Transform (heat shock) pBCA1766-BCA1144 into MC1061- Control w/ RFP

                      pBca1256-bdc004 (named bdc022)- ToxR
                      pBca9523-jtk2914- VioABCDE

Follow E. coli Transformation Protocol

1. Thaw a 200 uL aliquot of competent cells on ice

2. Add 50 uL of water to the cells (if greater volume is desired)
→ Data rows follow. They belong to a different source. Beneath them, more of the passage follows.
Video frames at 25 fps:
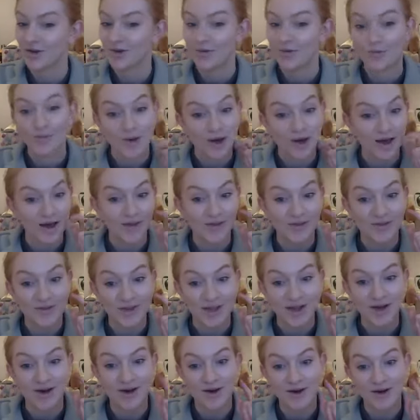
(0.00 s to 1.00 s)
Well,
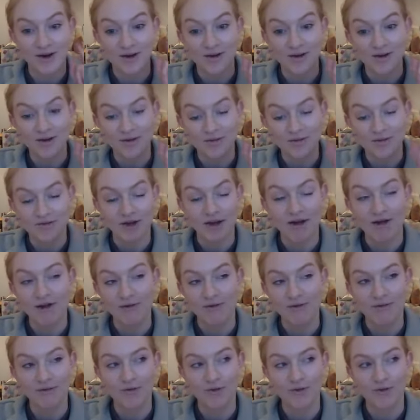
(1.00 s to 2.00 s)
they are a very
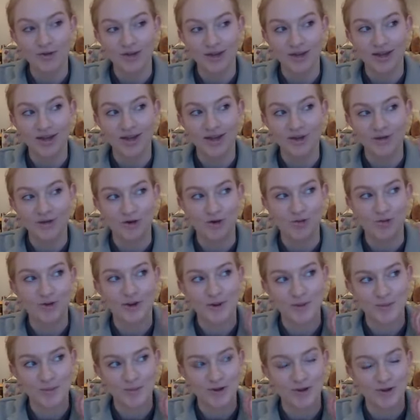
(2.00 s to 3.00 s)
forward-thinking group at
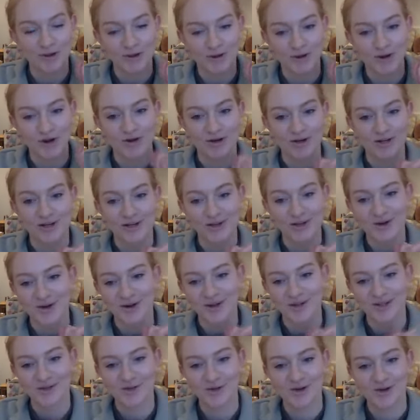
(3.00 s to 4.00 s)
Imperial College,
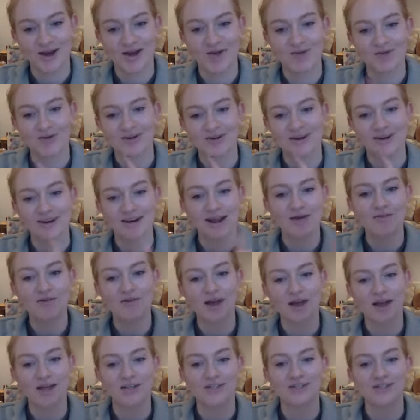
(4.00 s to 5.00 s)
yes. And I would never
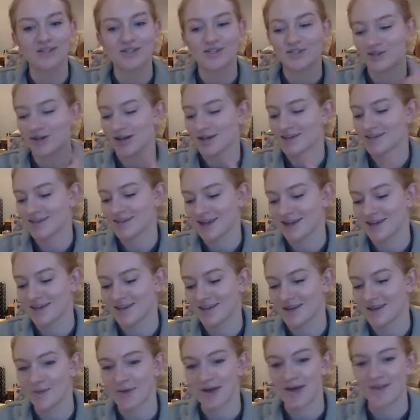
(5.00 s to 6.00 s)
like to suggest
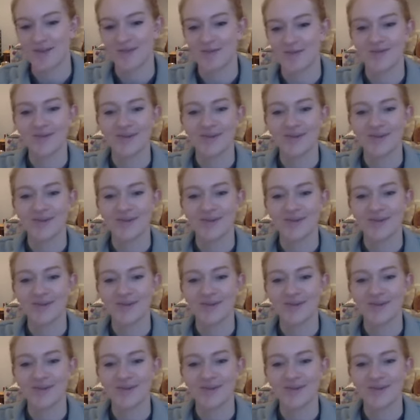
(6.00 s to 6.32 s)
anything about them.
3. Add 30 uL of KCM to the cells- did not add KCM, volume cells too small

4. Put your ligation mixture on ice, let cool a minute or two (for Miniprep product, dilute by 10, then use 1uL of dilution)- did not dilute miniprep product

5. Add 70 uL of the cell cocktail to the ligation, stir to mix- added 2uL miniprep plasmid/10uL diluted & 50uL cells

6. Let sit on ice for 10 min- waited 7 min.

7. Heat shock for 90 seconds at 42 (longer incubation may work better)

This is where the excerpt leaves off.